Por Roberto Espinosa

2008. Montevideo. Mientras el taxi los conduce a un hotel de la ciudad vieja, unos versos parecen descolgarse de los árboles:
“Estuvimos juntos tanto tiempo/ mirándonos sintiéndonos buscándonos/ viajando por el mundo como intrusos/ o como galernas/ o como canoas/ cada uno en su sueño/ o ambos en el mismo…”
Edificios de imponente y añeja arquitectura ilustran la avenida 18 de Julio.
Las voces de Artigas, de Onetti, de Zitarrosa, de Viglietti beben en el aire montevideano.
Ha llegado junto a su hija con el deseo de conocerlo y, si es posible, de entrevistarlo. La apuesta es difícil, pero Ariel, el secretario, le ha dado una esperanza: tal vez los dioses y los médicos aprueben una charla. Una gastroenterocolitis ha ajado peligrosamente sus 87 setiembres.
El auto se detiene en Héctor Gutiérrez Ruiz al 1.200.
La elección del hotel ha sido azarosa. Una hora después de ese miércoles 20/2, descubrirá que la Zelmar Michelini, donde el vate habita, es la calle paralela a la del hospedaje y que él sólo vive a dos cuadras. Por la noche, pasean por la 18 de Julio, la avenida que evoca la jura de la Constitución de 1830. A 50 metros de la plaza Independencia, los sorprende un altivo edificio en semipenumbra.

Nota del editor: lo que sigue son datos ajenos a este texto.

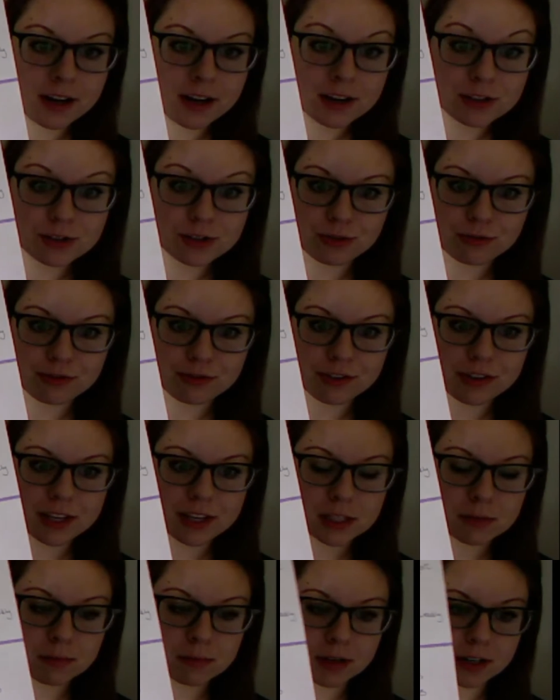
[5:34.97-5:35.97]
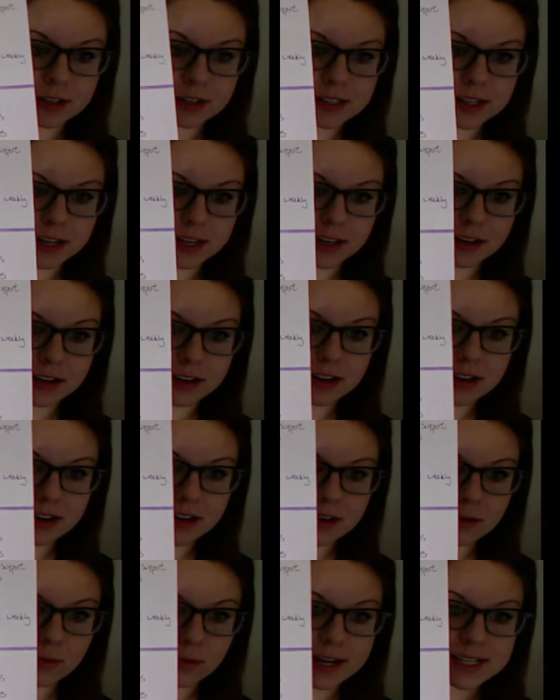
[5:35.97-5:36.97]
So for this person,
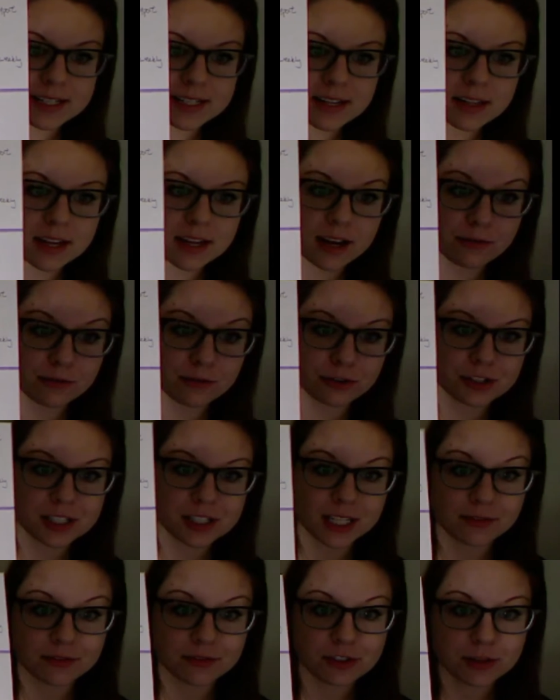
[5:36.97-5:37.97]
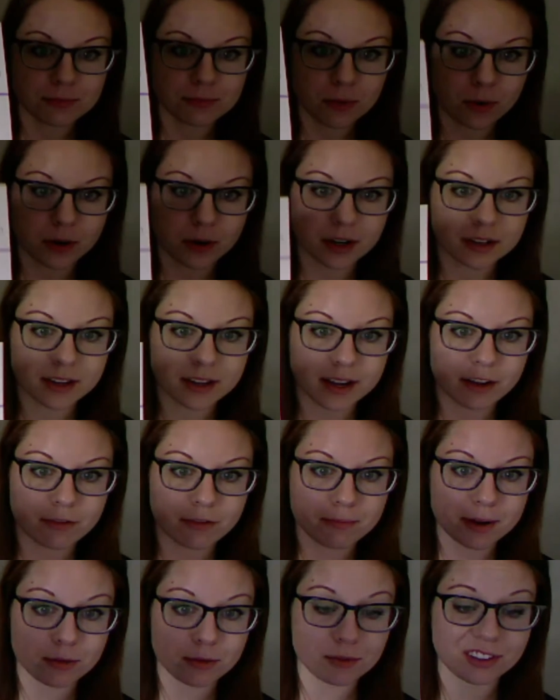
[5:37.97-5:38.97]
ways that they have received support that have
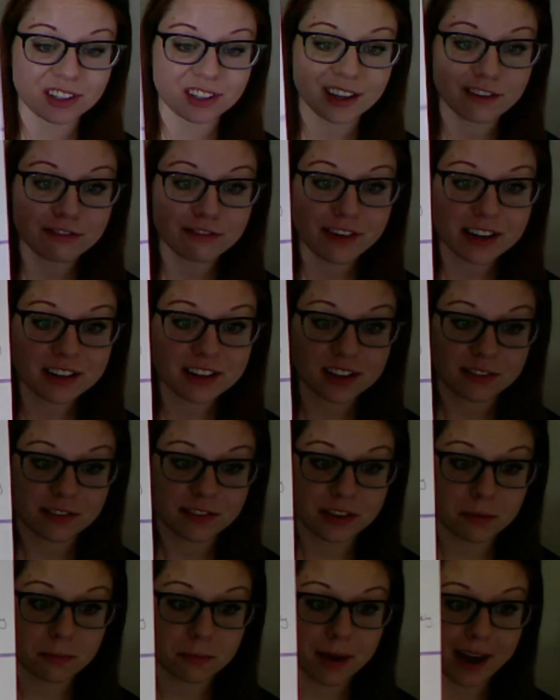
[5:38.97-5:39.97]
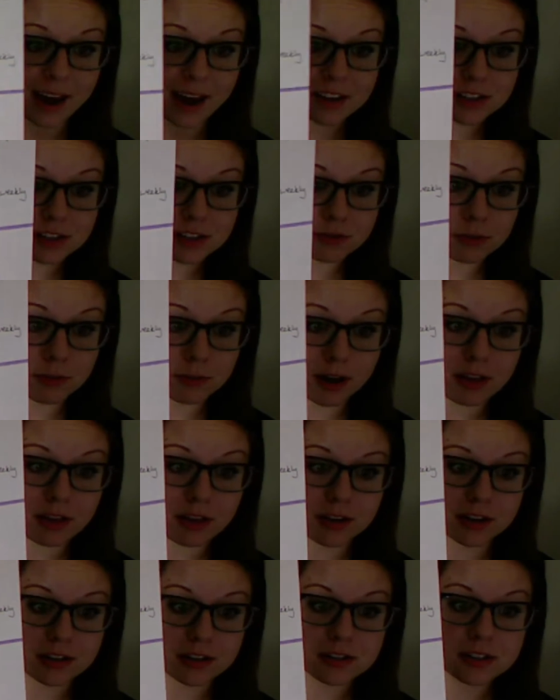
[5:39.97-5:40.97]
been really effective in the past from
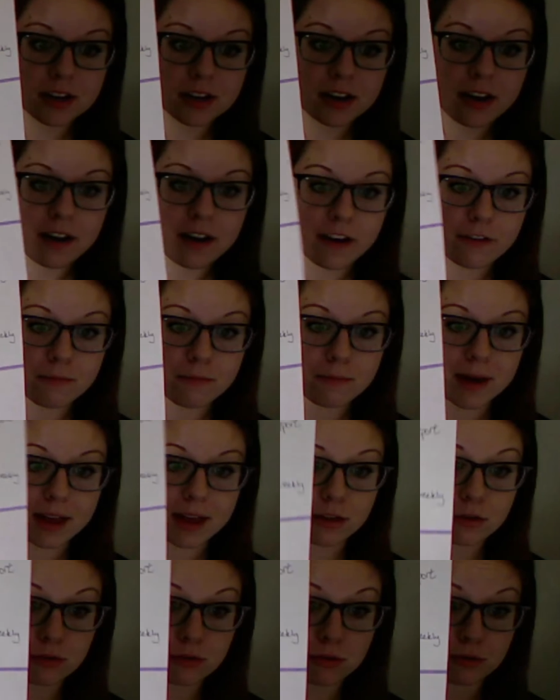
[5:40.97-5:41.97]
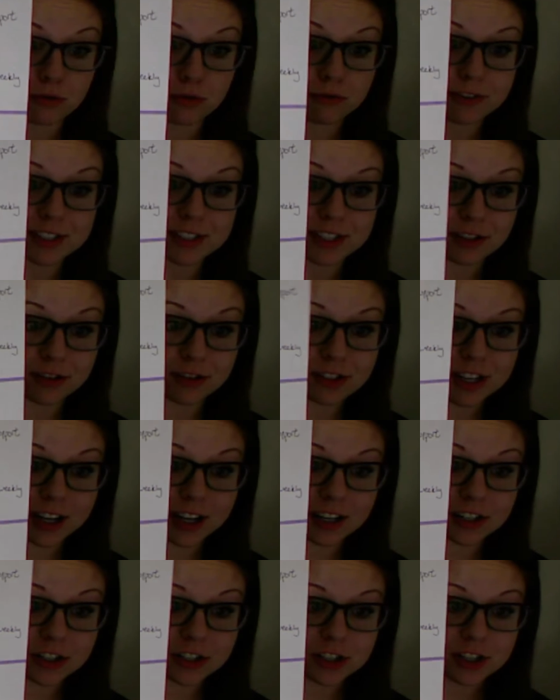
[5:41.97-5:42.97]
others have been through physical
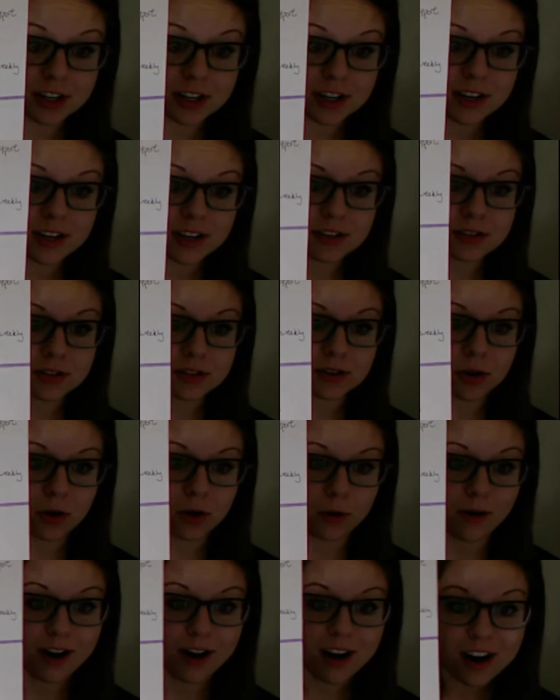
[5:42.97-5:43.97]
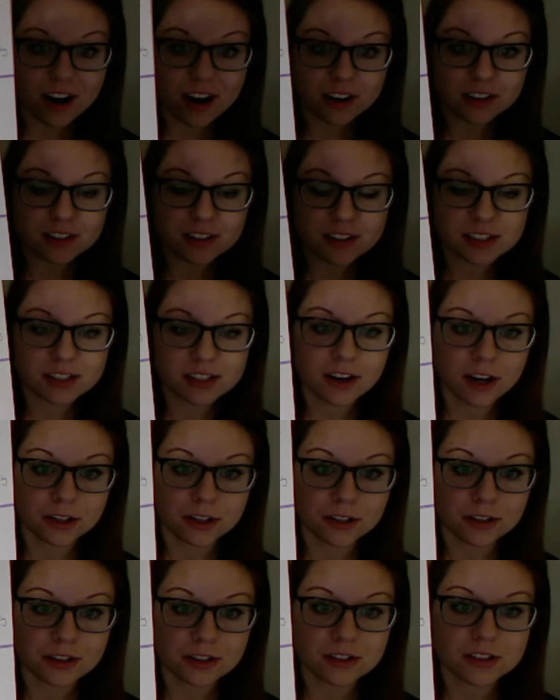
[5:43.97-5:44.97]
touch. So hugs,
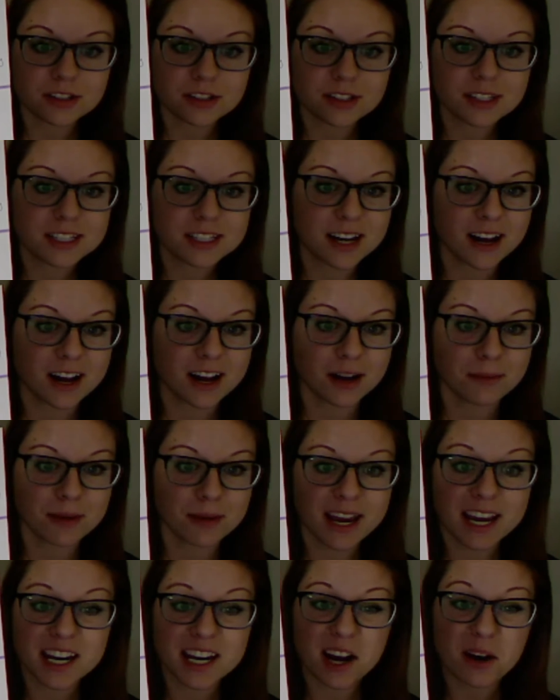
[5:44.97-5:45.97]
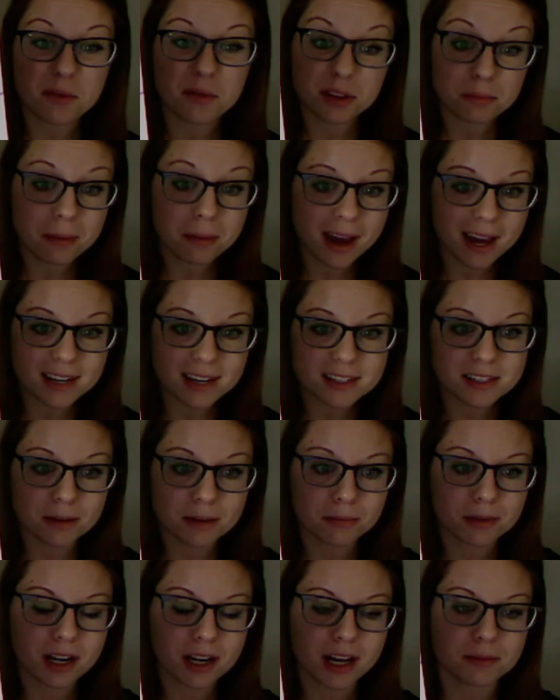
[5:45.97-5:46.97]
cuddles, hanging out with pets
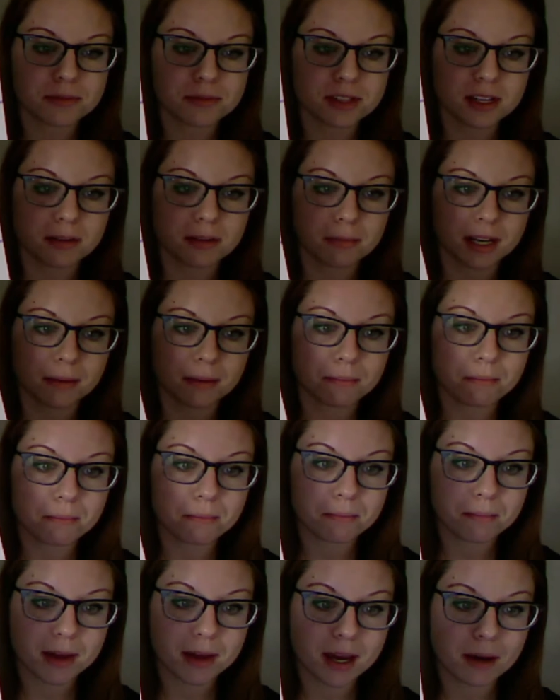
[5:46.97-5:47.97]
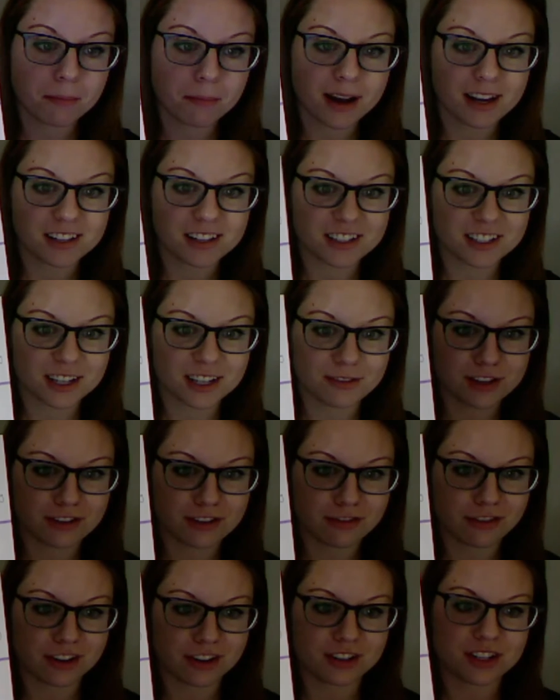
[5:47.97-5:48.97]
sometimes can make a big positive
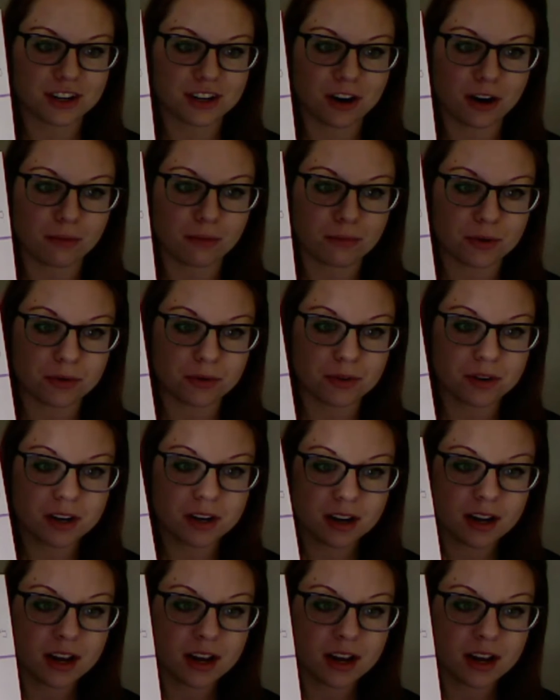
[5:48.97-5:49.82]
difference in our mood.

“Es el palacio Salvo que fue construido en la década de 1920. En esa época, se llamaba palacios a los hoteles, ahora funcionan departamentos”, les dice un hombre.
“Fueron 60 años de saber y tenernos/ en los silencios como en los abrazos/ en los contactos o en la lejanía/ creando las congojas y el amor/ partiendo de la infancia/ en que nos descubrimos…”

En el hall del palacio Salvo, se enteran de que allí funcionaba antes La Giralda, donde Roberto Firpo estrenó en 1917 “La cumparsita”, del uruguayo Gerardo Matos Rodríguez. En un libro se entera de que Michelini, periodista y político, y Gutiérrez Ruiz, diputado, ambos orientales sin pelos en la lengua, han sido asesinados en 1976 en Buenos Aires. No es casual que el poeta, que se exilió huyendo de la muerte encapuchada, viva entonces en la calle Michelini.
Jueves 21/2. “¿Será posible verlo al troesma, Ariel?” “Difícil. Se acaba de ir el fisioterapeuta; ahora hay una ronda de médicos y a las 11, lo llevamos al hospital para control. Estuvo un mes internado y no puede caminar aún. Tal vez a la tarde o mañana”.
Alrededor de las 20, la plaza Fabini o del Entrevero es copada por actores ambulantes que deleitan a changuitos y grandes. En otro sector, los que ya han sobrepasado el medio siglo prueban sus habilidades en el dos por cuatro. Los artesanos pueblan la avenida principal; en la calle Tristán Narvaja, más de una veintena de librerías de usados seducen a los buscadores de incunables.

“Nunca hubo razones para pensar finales/ qué azar podía quitarnos ese premio/ ese vivir en paz en dos latidos…”
Viernes. “Hoy nos vamos, Ariel. ¿Lo veremos?” “Es difícil, esperá”, responde y tras una pausa, se escucha en el teléfono: “Hola, Espinosa, sé que viene de lejos. Quiero pedirle mil disculpas, pero este problema de salud me tiene mal. Tal vez en quince días, no lo sé, perdóneme…” En esa voz cansina y afectuosa, reposa la sombra de Luz López Alegre, que tras 60 años de buen amor, lo dejó en la balsa de la soledad. Hace pocos días el poeta ha tenido una nueva recaída.
“Antes de su final inmerecido/ Luz abrió por última vez sus ojos/ y su mirada fue una despedida…/ mi alma estará sola en su guarida…/ y así una noche llegaré en silencio/ al borde de mi último destino”, escribió Mario Benedetti.